Eppure l’irrazionalità, ovvero il capovolgimento o l’assenza della logica, la troviamo anche in alcune convenzioni sociali alle quali intere popolazioni si sono assuefatte tanto da non metterle più in discussione. Il primo esempio che viene in mente è che in un globo terrestre dove distanze, pesi e capacità si misurano col sistema metrico decimale, di una semplicità disarmante (perché moltiplicare o dividere per dieci è un’operazione elementare), ci sono ancora intere popolazioni legate all’uso corrente di misure come la yarda, il piede, il pollice (non l’alluce, a rigor di logica più pertinente), libbre, once e tante altre, tra le quali esistono rapporti aritmeticamente irregolari, cioè non costanti. Eppure sono trascorsi oltre due secoli da quando, era il 1791, il sistema metrico decimale fu concepito dai rivoluzionari francesi e poi diffuso in tutto il mondo. Resta molto più giustificata la persistenza di unità di misura come “‘o parmo e ‘o ziracchio”, che usavano fino a pochi decenni fa gli scugnizzi giocando nei vicoli di Napoli con le loro monetine a “sotto ‘o muro” e tuttora adottato dai giocatori dilettanti di bocce e boccette: il palmo, come su tutto il territorio nazionale, era la distanza intercorrente tra il pollice e il mignolo tenendo le dita ben allargate, mentre lo ziracchio lo era tra il pollice e l’indice. Misurazione comunque molto discutibile perché condizionata dalla grandezza della mano utilizzata, le cui conseguenze non andavano oltre una possibile lite tra i giocatori.

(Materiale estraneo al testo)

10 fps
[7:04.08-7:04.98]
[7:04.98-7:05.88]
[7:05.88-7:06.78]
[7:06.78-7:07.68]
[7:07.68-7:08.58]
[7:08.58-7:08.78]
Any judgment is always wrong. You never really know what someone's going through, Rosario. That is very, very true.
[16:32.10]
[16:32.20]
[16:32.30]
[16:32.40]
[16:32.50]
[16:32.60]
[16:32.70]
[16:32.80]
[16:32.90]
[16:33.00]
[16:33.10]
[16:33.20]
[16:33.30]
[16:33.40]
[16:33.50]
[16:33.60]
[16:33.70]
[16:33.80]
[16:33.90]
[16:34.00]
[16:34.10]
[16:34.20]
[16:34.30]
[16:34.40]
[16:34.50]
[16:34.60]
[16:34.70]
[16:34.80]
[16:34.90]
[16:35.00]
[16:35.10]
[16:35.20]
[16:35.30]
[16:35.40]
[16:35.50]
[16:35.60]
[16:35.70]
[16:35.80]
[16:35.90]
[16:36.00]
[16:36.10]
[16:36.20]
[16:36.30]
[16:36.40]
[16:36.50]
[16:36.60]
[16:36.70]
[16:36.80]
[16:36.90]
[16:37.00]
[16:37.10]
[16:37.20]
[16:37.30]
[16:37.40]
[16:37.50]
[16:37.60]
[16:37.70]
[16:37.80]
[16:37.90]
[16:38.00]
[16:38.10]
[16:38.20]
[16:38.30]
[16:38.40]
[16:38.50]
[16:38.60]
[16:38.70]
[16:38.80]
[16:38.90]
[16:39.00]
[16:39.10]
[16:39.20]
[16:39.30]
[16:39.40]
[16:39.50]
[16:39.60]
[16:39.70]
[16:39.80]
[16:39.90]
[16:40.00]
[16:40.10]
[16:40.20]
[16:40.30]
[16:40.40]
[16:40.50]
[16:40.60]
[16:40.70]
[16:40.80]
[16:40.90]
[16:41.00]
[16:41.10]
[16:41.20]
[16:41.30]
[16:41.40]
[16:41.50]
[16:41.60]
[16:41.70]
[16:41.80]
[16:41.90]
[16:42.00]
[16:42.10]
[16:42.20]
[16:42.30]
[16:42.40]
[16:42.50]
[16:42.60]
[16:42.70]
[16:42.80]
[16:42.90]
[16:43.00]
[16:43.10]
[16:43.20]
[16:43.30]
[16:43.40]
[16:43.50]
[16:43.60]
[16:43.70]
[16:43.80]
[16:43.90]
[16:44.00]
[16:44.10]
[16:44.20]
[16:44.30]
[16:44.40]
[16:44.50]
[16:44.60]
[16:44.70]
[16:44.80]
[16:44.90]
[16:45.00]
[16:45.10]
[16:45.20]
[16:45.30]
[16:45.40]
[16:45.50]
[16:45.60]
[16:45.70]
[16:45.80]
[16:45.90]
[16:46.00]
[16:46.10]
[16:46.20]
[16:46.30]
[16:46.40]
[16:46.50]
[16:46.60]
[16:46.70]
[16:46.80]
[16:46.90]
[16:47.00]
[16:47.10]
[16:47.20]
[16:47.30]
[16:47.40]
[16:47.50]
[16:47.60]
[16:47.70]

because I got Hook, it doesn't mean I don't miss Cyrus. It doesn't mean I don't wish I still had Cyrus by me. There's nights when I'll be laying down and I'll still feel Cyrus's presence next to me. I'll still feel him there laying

L’adozione e la diffusione del sistema metrico fu dunque merito dei francesi che, non a caso, custodiscono presso il Bureau des poids et mesures di Sèvres il “metro campione”, pari alla quarantamilionesima parte (meno 0,2288 mm, per i pignoli) del meridiano terrestre valutato sull’ellissoide di Hayford. Malgrado ciò, sono proprio i francesi ad offrirci l’esempio più fulgido di irrazionalità. Neanche la figura di Cartesio, grande matematico francese al quale dobbiamo, tra l’altro, l’invenzione degli assi che da lui prendono il nome, ha voluto porre fine allo scempio che si consuma tuttora sul suolo francese. Di quale anomalia stiamo parlando? I francesi hanno l’identica numerazione universale solo fino al numero sessantanove: si sono rifiutati di arrivare al settanta e c’è dunque un buco che si prolunga fino al novantanove (perché poi il cento compare), ma si ripercuote su tutte le scale numeriche. Il settanta, con un’acrobazia comunque sorprendente, è stato sostituito con un suggestivo sessanta-dieci che faceva comunque sperare in un consequenziale sessanta-venti al posto del nostro ottanta e così via. Invece no: hanno inventato un incredibile quattro-venti che apre poi verso un quattro-venti-dieci per raggiungere il nostro amato novanta. Se si volesse passare dalle definizioni in lettere a quelle in numeri arabi, ne verrebbero fuori delle magnifiche espressioni algebriche del tipo: 75 = 3 x 20 + 15; 86 = 4 x 20 + 6; 99 = 4 x 20 + 19.

I motivi di questa anomalia risalgono alla civiltà celtica, che adottava un sistema “vigesimale” cioè fondato sui multipli del numero venti. La cosa andò avanti fino al Medioevo mentre solo nel ‘600 la numerazione francese assunse la forma definitiva che conosciamo. Forma peraltro in uso solo in Francia e non anche nelle altre nazioni francofone, come ad esempio il Belgio e la Svizzera. Sembrerebbe, come riferiscono alcuni studiosi, che il passaggio integrale al sistema decimale sia stato escluso per il solito orgoglio nazionale, l’irrinunciabile “grandeur” dei francesi. Il loro proverbiale sciovinismo non è forse espressione di una irrazionalità tollerata anche dall’illuminismo ma non per questo priva di una lieve “nuance” di follia? Non possiamo che compatire i poveri alunni d’oltralpe alle prese con l’esposizione orale delle tabelline.